The sponsors are upset about the establishment of some new protected ocean areas where all fishing — both recreational and commercial — is banned. It’s a quality poll, but there are no real surprises — the main findings in the research echo other environmental polls and surveys:
“An overwhelming majority of U.S. residents support (90%) legal recreational fishing in general, with most of that being strong support. Additionally, large majorities of U.S. residents support legal recreational fishing in National Forests (80%), National Parks (78%), and Wilderness Areas (72%).”
And also…
“Among U.S. residents, support for protecting U.S. ocean waters and ocean life is nearly unanimous: 78% strongly support doing so, and another 17% moderately support it, for a sum of 95% in support.”
The finding worth discussing is this:
Disagreement is particularly high (86%) with the statement, “All U.S. ocean waters should be fully protected with no human use allowed.”
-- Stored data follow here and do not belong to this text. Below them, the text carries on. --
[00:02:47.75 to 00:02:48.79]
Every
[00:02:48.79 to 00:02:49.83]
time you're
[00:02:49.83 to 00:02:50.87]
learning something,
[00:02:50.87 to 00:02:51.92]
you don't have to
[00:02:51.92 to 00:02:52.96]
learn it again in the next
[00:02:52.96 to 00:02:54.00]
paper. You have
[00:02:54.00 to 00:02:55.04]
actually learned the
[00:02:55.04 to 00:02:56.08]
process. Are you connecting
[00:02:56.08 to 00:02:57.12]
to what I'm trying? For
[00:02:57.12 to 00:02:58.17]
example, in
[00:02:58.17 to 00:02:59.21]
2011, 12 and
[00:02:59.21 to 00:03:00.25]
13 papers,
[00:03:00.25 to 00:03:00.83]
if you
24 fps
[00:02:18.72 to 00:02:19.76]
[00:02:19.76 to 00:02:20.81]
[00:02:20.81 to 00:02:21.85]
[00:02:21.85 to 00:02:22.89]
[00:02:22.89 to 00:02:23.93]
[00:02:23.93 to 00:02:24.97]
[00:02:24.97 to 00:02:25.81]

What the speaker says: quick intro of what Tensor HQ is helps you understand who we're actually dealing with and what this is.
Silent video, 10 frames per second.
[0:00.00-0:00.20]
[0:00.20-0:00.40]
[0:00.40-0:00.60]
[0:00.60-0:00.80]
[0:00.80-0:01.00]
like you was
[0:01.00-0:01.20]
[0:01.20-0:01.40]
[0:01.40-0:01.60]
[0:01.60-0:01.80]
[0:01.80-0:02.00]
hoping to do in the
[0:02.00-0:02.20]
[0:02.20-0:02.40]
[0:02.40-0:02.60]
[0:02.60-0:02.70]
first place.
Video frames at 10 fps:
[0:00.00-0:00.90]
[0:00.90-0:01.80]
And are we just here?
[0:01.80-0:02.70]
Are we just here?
In market research, the public routinely rejects absolute statements of any kind, from any side of the issue, about any nature protection or pollution control topic. By honing in a the complete closure aspect of the marine protected areas, the Alliance has found the one aspect of the marine protected areas plan that a significant majority of individuals would object to. That’s another poll that goes on the pile in support of this word that works: balance.
Also noteworthy, there is some shoptalk in some of the questions — and this degrades the reliability of some of the findings. For example…
The survey asked respondents if they agree or disagree that some change to the natural
biodiversity in U.S. ocean waters is acceptable to guarantee a continued food supply through fishing and shellfishing: agreement (71%) far exceeds disagreement (20%).
Given the substantial number of people who don’t understand what biodiversity is, I’m not sure if this particular finding (in an otherwise solid environmental poll) can be trusted.